A recent three-day tour of Pyongyang and the Demilitarized Zone demonstrated the lengths to which the regime goes to maintain control over its people and its history, and made clear that this alternate reality cannot withstand too much contact with the outside world.

For example, in much of the rest of the world, Kim Jong Il is a brutal dictator who keeps his 22 million subjects imprisoned by a cult of personality. To Choe Hye Ok, 26, in the North Korean capital, he is something else entirely.

"He is a real genius," said Choe, the tour guide at a 558-foot tower honoring the government-sponsored national ideology of Juche. "You see, I'm not married yet," she says, blushing and laughing a little, "but I'm looking for the general Dear Leader's style. I like his style."
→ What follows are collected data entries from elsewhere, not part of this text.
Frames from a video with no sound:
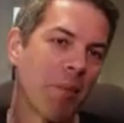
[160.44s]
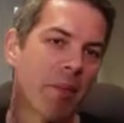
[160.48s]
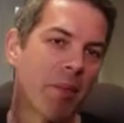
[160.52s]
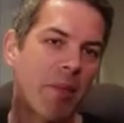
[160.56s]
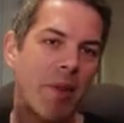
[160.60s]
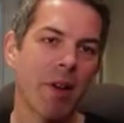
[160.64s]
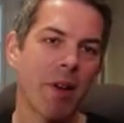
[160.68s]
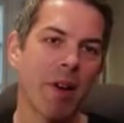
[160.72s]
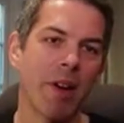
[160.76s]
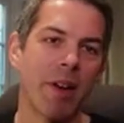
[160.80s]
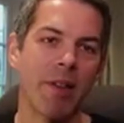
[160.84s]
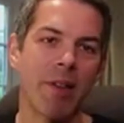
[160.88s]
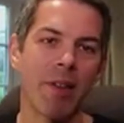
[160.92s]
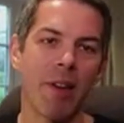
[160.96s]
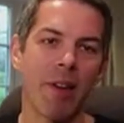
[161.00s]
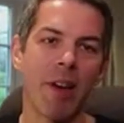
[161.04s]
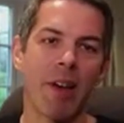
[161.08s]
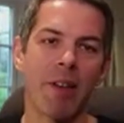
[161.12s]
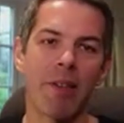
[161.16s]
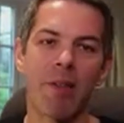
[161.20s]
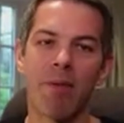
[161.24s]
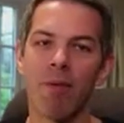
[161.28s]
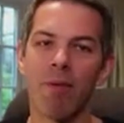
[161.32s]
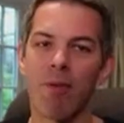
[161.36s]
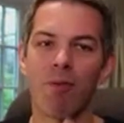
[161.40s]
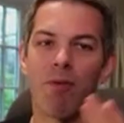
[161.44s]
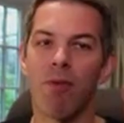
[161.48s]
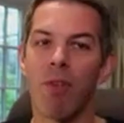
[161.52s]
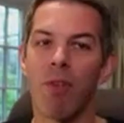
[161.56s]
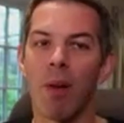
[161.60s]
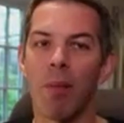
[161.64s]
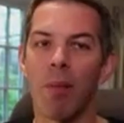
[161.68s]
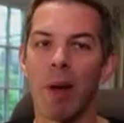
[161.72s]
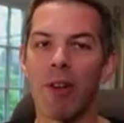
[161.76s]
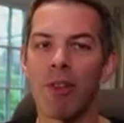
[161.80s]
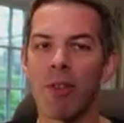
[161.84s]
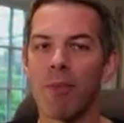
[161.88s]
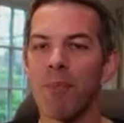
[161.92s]
kind of size.
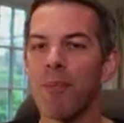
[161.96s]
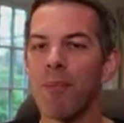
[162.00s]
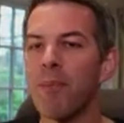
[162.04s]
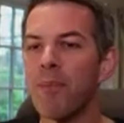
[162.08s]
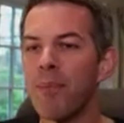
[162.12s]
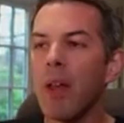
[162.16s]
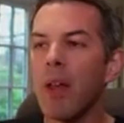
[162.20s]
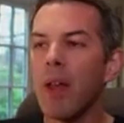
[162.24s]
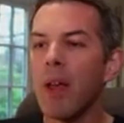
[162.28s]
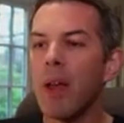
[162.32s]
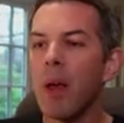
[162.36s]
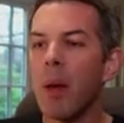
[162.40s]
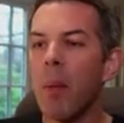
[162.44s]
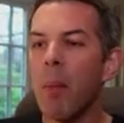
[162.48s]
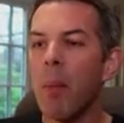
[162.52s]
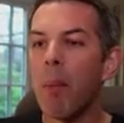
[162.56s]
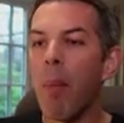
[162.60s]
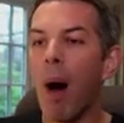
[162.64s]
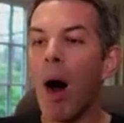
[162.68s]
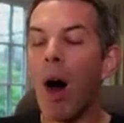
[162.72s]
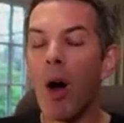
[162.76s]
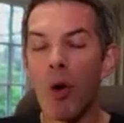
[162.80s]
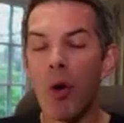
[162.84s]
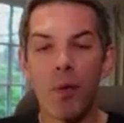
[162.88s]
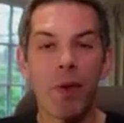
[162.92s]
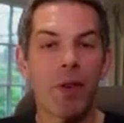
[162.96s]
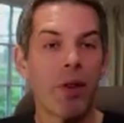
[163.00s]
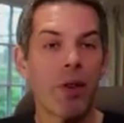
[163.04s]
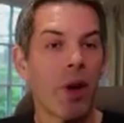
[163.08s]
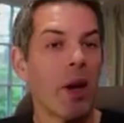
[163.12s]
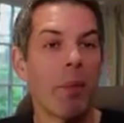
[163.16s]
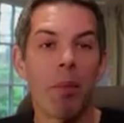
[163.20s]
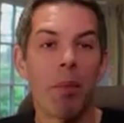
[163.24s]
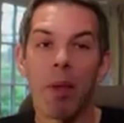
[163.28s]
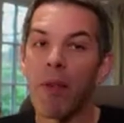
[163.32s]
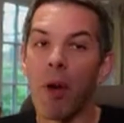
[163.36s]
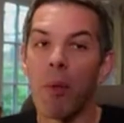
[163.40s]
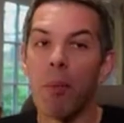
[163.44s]
Rubbish. Over
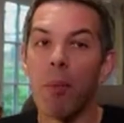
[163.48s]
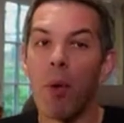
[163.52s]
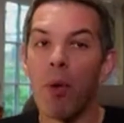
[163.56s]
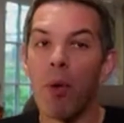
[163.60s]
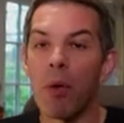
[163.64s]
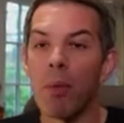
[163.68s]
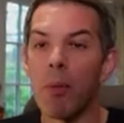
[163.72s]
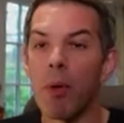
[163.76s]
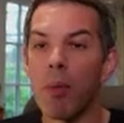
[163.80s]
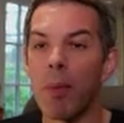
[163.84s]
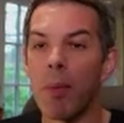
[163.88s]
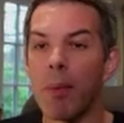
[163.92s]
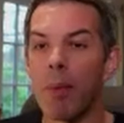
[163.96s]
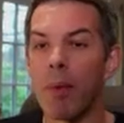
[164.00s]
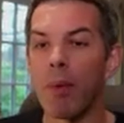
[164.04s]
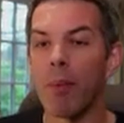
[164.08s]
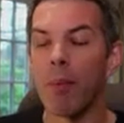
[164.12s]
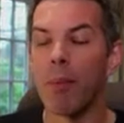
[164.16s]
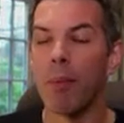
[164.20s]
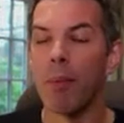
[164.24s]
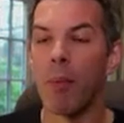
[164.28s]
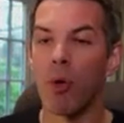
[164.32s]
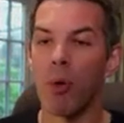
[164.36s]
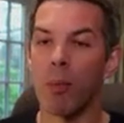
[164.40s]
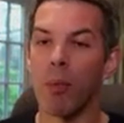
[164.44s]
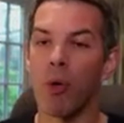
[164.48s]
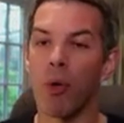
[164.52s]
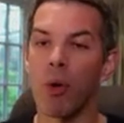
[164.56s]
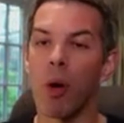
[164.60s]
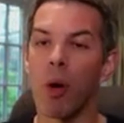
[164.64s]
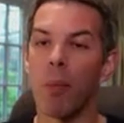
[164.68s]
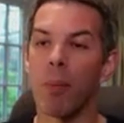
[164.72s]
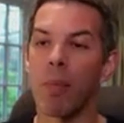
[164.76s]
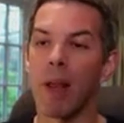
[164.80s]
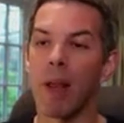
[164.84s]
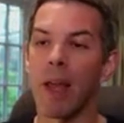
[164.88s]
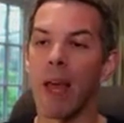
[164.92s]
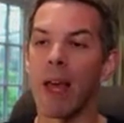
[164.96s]
time, they've got more and more
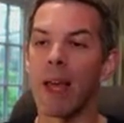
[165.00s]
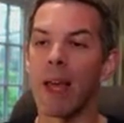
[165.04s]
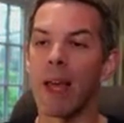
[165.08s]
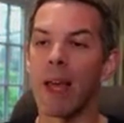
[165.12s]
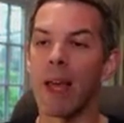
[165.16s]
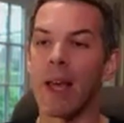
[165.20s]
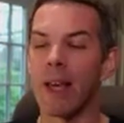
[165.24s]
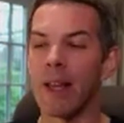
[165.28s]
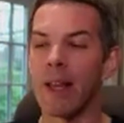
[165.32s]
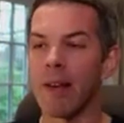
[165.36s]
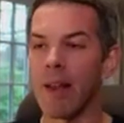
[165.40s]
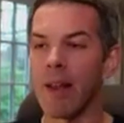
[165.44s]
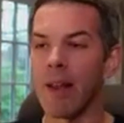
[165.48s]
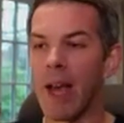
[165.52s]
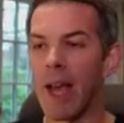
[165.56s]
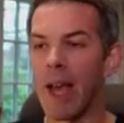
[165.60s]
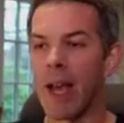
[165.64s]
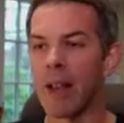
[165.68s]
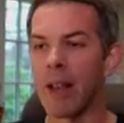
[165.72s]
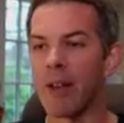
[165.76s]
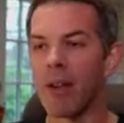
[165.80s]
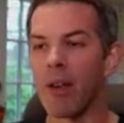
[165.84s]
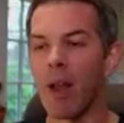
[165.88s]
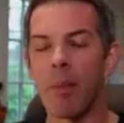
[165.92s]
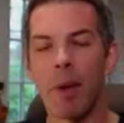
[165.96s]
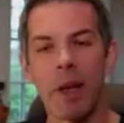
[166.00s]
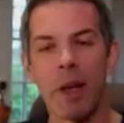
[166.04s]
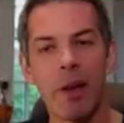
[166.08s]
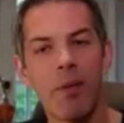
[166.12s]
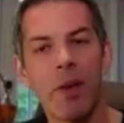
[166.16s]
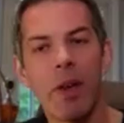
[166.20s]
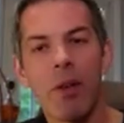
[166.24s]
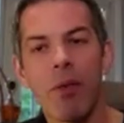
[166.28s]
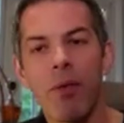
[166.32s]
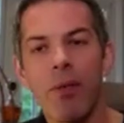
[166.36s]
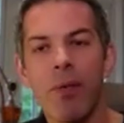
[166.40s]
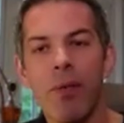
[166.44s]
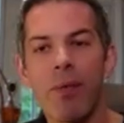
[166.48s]
complicated. And I mean, if
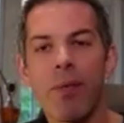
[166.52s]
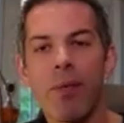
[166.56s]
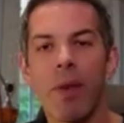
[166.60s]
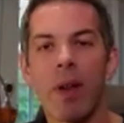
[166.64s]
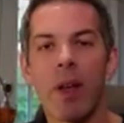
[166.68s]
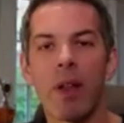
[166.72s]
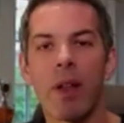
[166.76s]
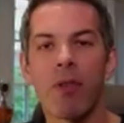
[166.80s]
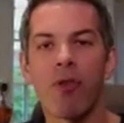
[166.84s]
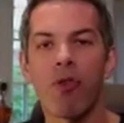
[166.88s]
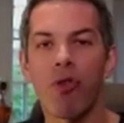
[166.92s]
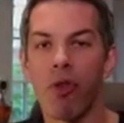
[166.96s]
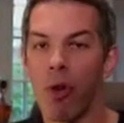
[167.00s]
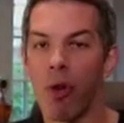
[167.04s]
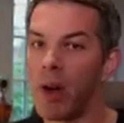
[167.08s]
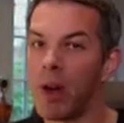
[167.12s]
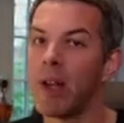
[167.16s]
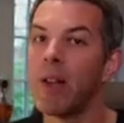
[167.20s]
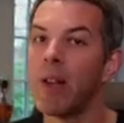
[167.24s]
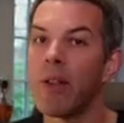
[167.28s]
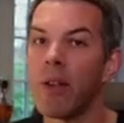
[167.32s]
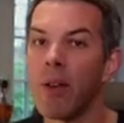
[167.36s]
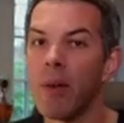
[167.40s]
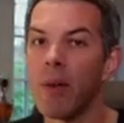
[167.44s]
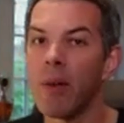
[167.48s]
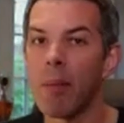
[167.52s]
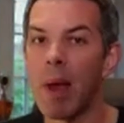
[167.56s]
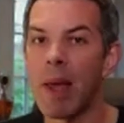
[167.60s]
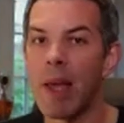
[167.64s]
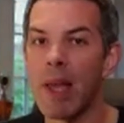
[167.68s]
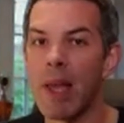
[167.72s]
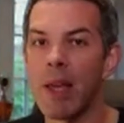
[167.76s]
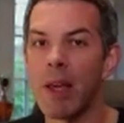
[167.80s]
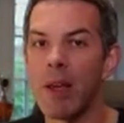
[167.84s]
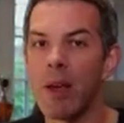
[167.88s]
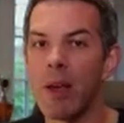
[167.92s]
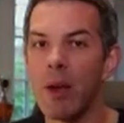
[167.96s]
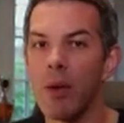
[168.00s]
you've tried to
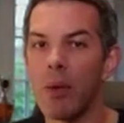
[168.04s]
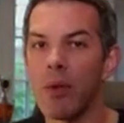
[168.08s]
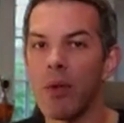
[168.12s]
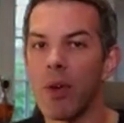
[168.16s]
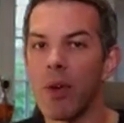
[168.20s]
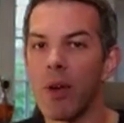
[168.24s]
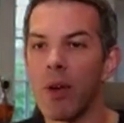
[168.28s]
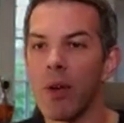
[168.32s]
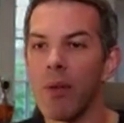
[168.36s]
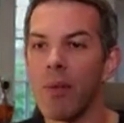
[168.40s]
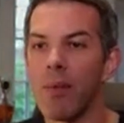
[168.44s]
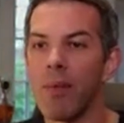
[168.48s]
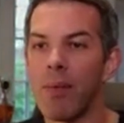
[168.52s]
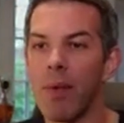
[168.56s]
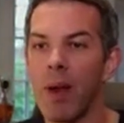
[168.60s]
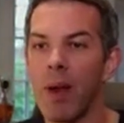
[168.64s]
make use of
Inside North Korea, Kim is hailed in government propaganda as not only a wise leader, but a sort of superman: a great marksman who hits only bull's-eye after bull's-eye with his pistol, a gifted musician and writer, a brilliant theoretician and, as Choe testified to, a "noble man." It is impossible to say who believes all this and who does not, but it would seem difficult for the cult of the Dear Leader -- and therefore the legitimacy of the regime -- to survive a full opening to the outside world.

Over the past few months, Kim has invited thousands of visitors, including Americans, to come look at the country he runs, and at how well he controls it, in honor of the 60th anniversary of the ruling Korean Workers' Party.

What the visitors see is in every sense a show. Six nights a week, tens of thousands of children, gymnasts and Korean People's Army soldiers have participated in meticulously choreographed performances that celebrate North Korea's version of its history, including the valiant struggle for liberty against the American imperialist aggressors in the "Fatherland Liberation War," as the Korean War is known here.

These performances go by the Korean name of "Arirang," named for a tragic Korean love story. But they are best understood by their more generic label, "mass games," which begins to suggest how, through hundreds of hours of practice and repetition, individuals become cogs in an operatic machine.